→ Source material
####

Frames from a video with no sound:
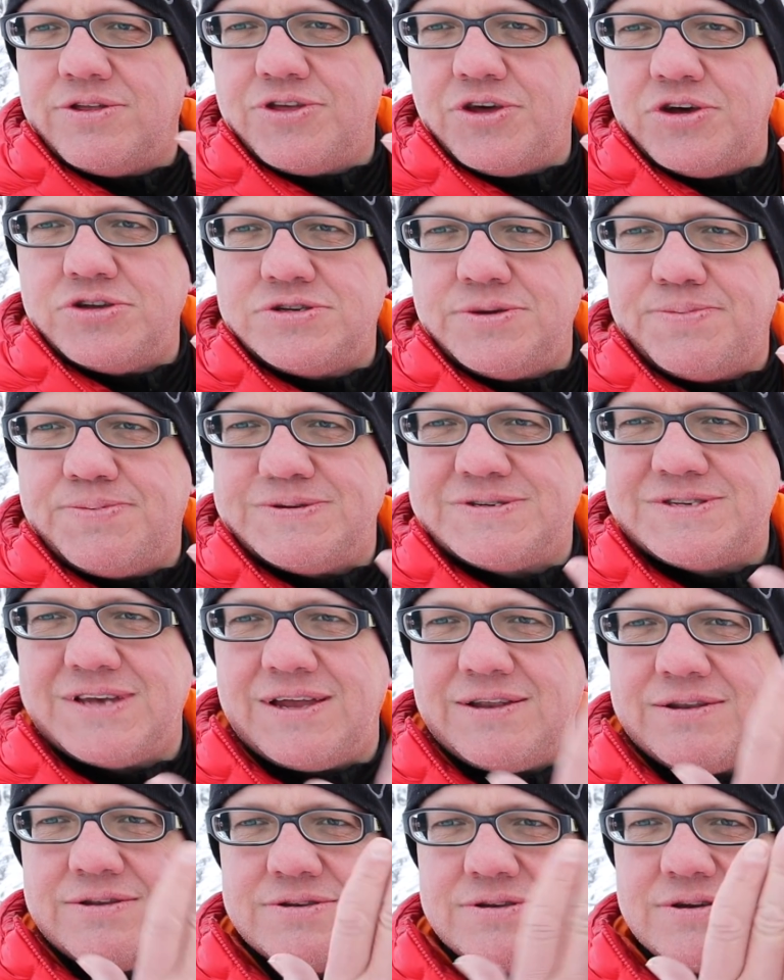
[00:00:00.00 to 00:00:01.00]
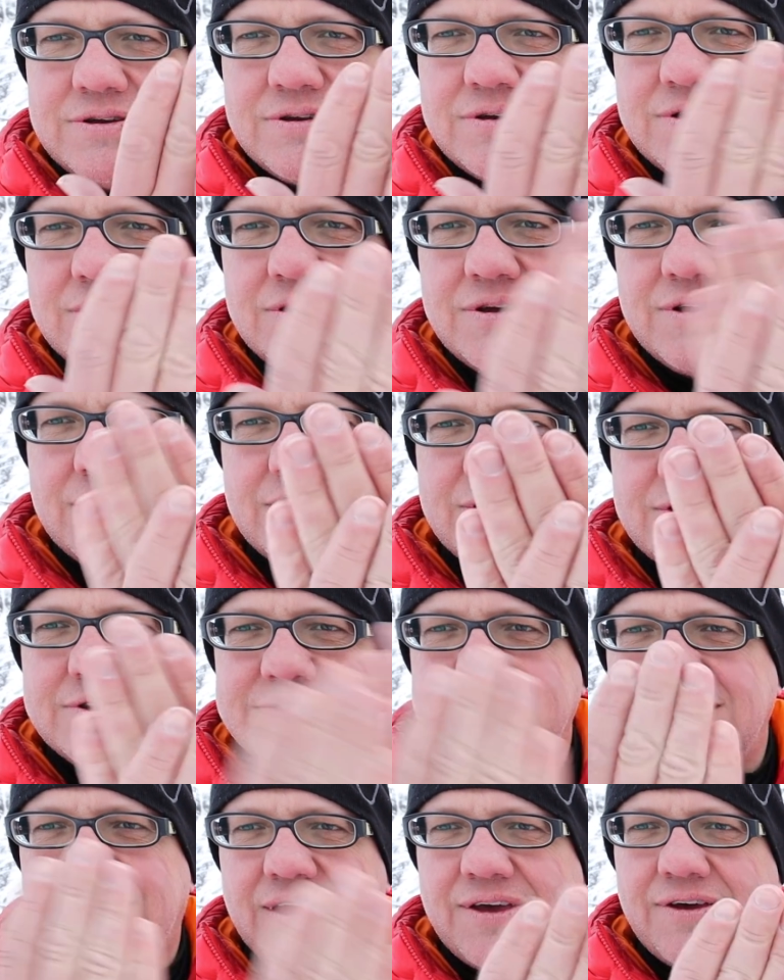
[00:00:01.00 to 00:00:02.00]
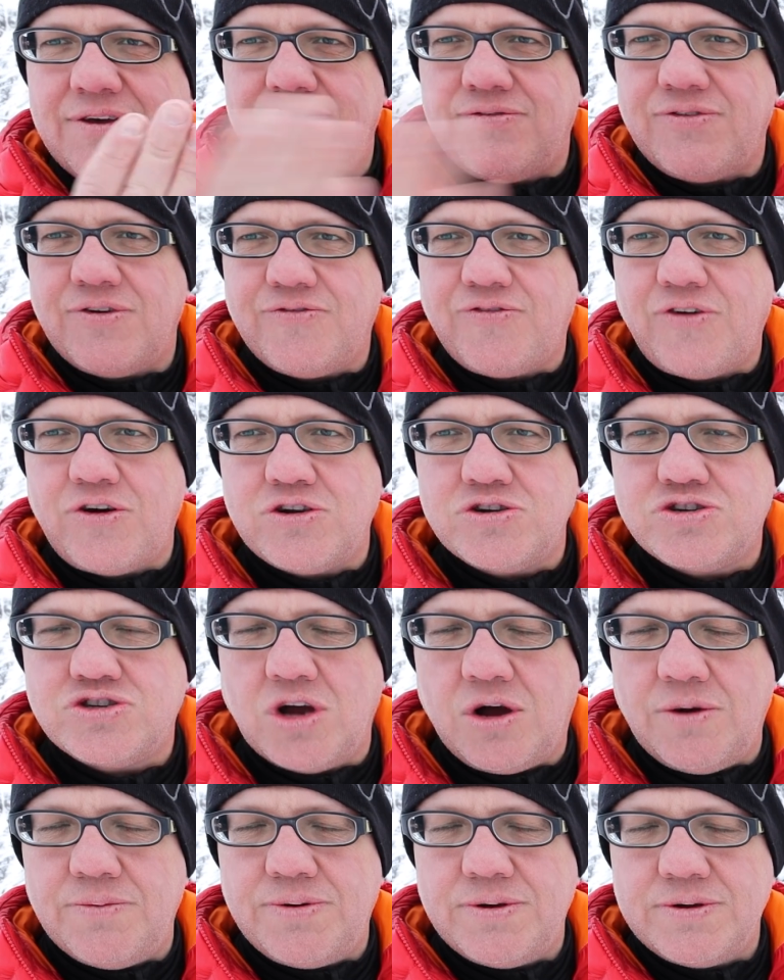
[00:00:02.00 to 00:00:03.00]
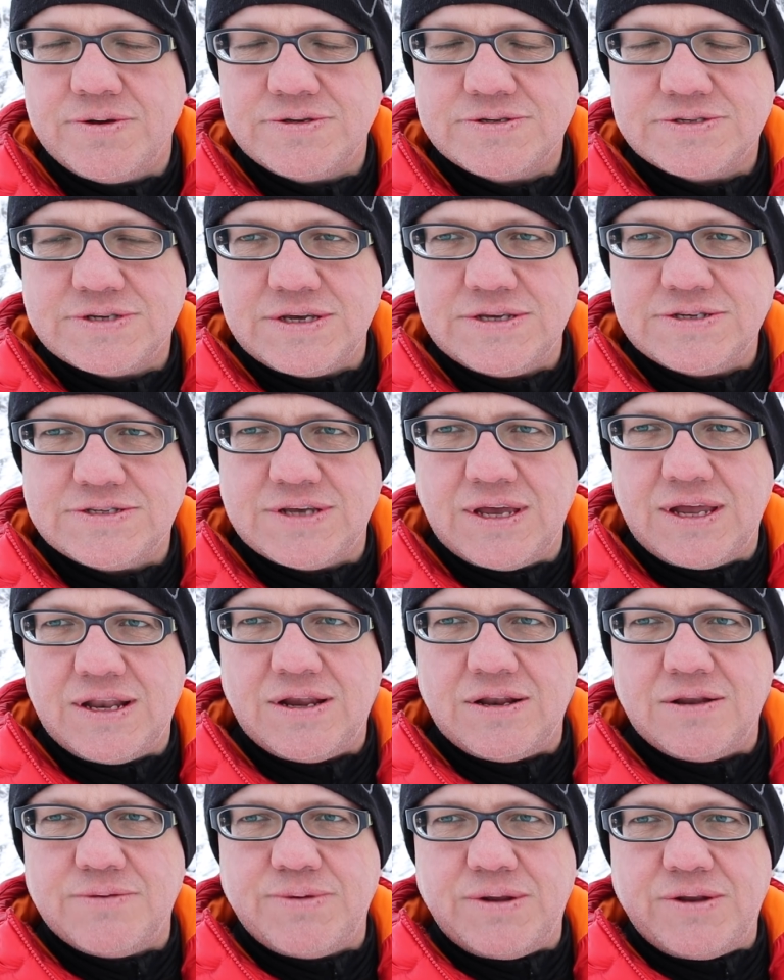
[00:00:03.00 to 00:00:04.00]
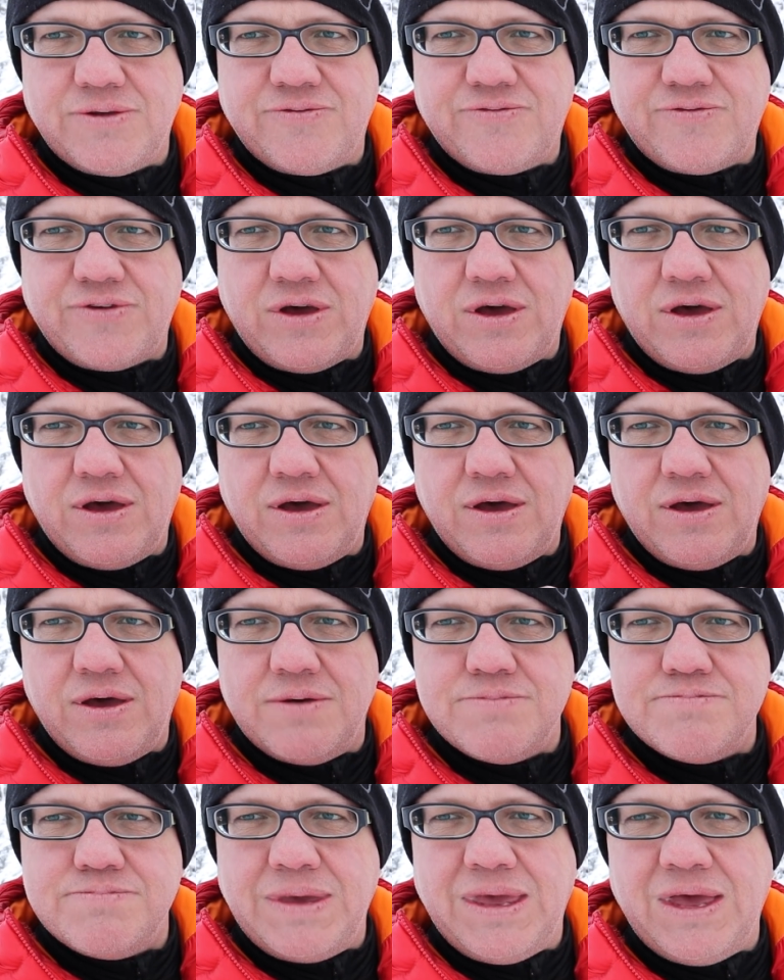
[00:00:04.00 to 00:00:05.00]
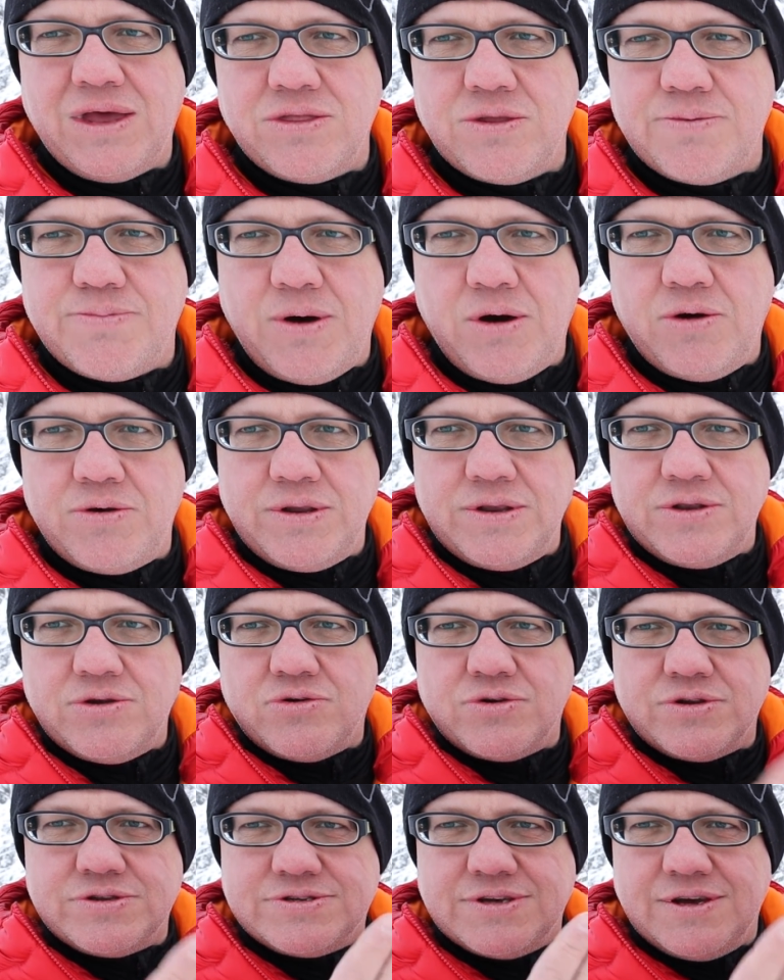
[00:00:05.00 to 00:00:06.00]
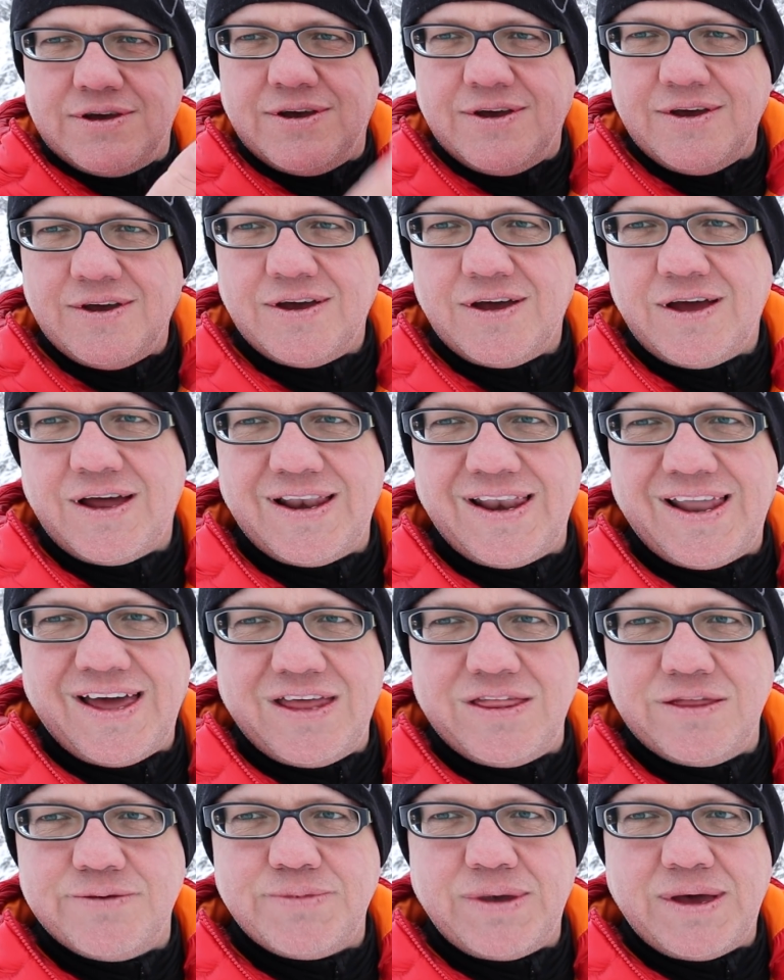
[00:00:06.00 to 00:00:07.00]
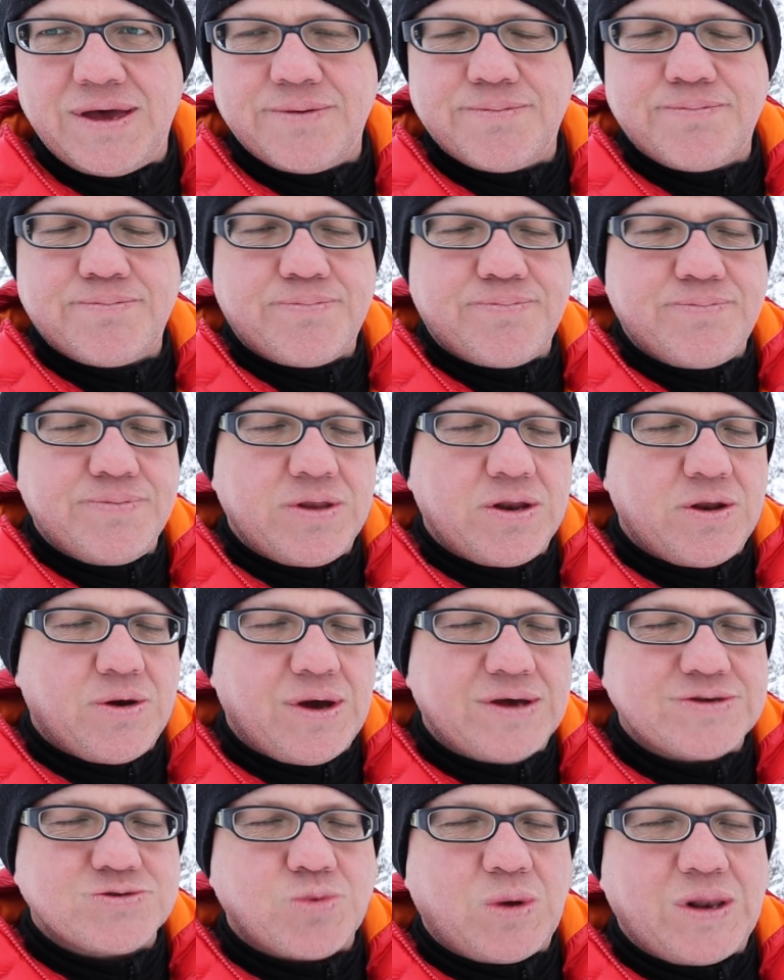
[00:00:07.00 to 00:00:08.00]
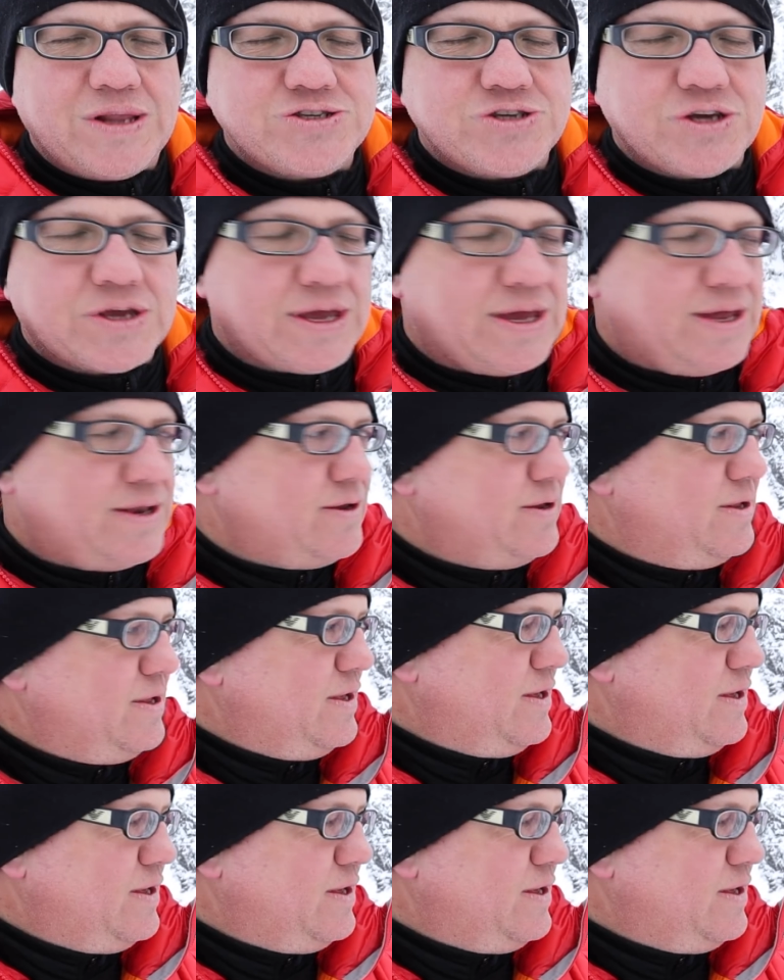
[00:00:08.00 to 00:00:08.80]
30% to give Photoshop CC a little bit of meat on the bone in order to align them, you know, as well as you can.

####

→ Task requirements
Starting at the line containing "[00:00:02.00 to 00:00:03.00]" and stopping at the line containing "[00:00:07.00 to 00:00:08.00]", output every line above exactly, both ends included, with pictures omitted.

→ Output of the task
[00:00:02.00 to 00:00:03.00]
[00:00:03.00 to 00:00:04.00]
[00:00:04.00 to 00:00:05.00]
[00:00:05.00 to 00:00:06.00]
[00:00:06.00 to 00:00:07.00]
[00:00:07.00 to 00:00:08.00]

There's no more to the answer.